- **Problem**: Every line of the data below should be repeated exactly, and no picture should be copied.

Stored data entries
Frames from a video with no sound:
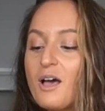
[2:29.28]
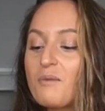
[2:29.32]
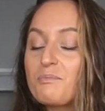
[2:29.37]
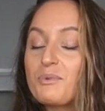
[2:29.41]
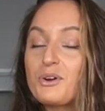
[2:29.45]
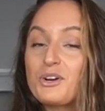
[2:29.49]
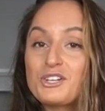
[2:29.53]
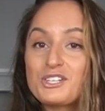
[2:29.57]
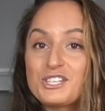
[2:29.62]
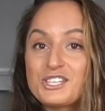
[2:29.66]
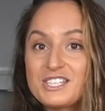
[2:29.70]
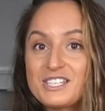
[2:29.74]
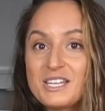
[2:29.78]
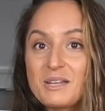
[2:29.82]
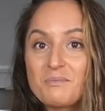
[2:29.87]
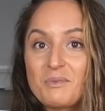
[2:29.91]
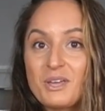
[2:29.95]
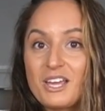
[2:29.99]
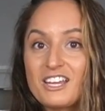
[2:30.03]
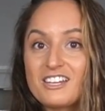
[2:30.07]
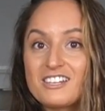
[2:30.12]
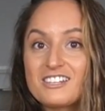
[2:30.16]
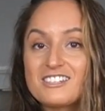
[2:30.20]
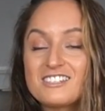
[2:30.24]

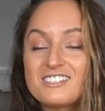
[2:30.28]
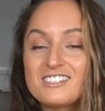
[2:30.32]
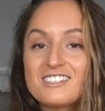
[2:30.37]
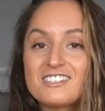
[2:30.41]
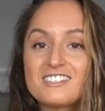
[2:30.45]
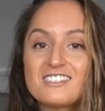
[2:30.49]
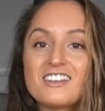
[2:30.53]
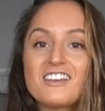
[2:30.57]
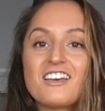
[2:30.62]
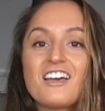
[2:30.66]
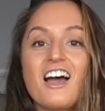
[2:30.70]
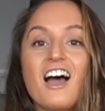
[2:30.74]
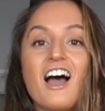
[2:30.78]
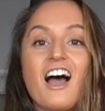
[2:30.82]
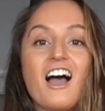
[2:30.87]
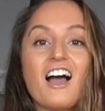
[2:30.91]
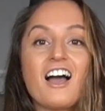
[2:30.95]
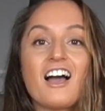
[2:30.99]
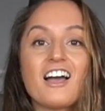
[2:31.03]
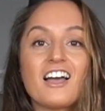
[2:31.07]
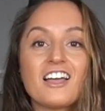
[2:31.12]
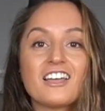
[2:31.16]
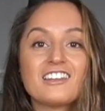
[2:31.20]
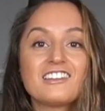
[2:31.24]
persimmons.
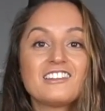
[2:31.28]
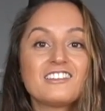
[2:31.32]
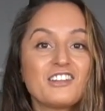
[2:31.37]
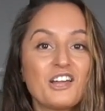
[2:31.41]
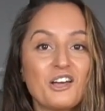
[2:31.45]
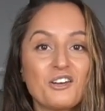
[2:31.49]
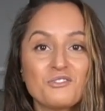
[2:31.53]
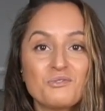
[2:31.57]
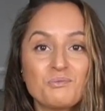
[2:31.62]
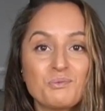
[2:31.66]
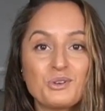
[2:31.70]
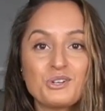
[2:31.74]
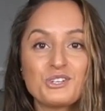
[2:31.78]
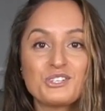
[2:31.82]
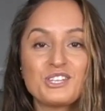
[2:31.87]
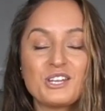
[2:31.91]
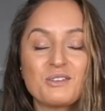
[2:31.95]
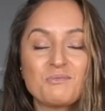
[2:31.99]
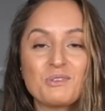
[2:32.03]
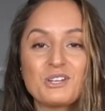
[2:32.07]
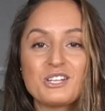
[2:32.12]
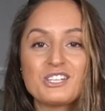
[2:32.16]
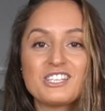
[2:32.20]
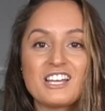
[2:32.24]
I love
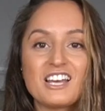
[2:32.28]
persimmons.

- **Result below**:
Frames from a video with no sound:
[2:29.28]
[2:29.32]
[2:29.37]
[2:29.41]
[2:29.45]
[2:29.49]
[2:29.53]
[2:29.57]
[2:29.62]
[2:29.66]
[2:29.70]
[2:29.74]
[2:29.78]
[2:29.82]
[2:29.87]
[2:29.91]
[2:29.95]
[2:29.99]
[2:30.03]
[2:30.07]
[2:30.12]
[2:30.16]
[2:30.20]
[2:30.24]

[2:30.28]
[2:30.32]
[2:30.37]
[2:30.41]
[2:30.45]
[2:30.49]
[2:30.53]
[2:30.57]
[2:30.62]
[2:30.66]
[2:30.70]
[2:30.74]
[2:30.78]
[2:30.82]
[2:30.87]
[2:30.91]
[2:30.95]
[2:30.99]
[2:31.03]
[2:31.07]
[2:31.12]
[2:31.16]
[2:31.20]
[2:31.24]
persimmons.
[2:31.28]
[2:31.32]
[2:31.37]
[2:31.41]
[2:31.45]
[2:31.49]
[2:31.53]
[2:31.57]
[2:31.62]
[2:31.66]
[2:31.70]
[2:31.74]
[2:31.78]
[2:31.82]
[2:31.87]
[2:31.91]
[2:31.95]
[2:31.99]
[2:32.03]
[2:32.07]
[2:32.12]
[2:32.16]
[2:32.20]
[2:32.24]
I love
[2:32.28]
persimmons.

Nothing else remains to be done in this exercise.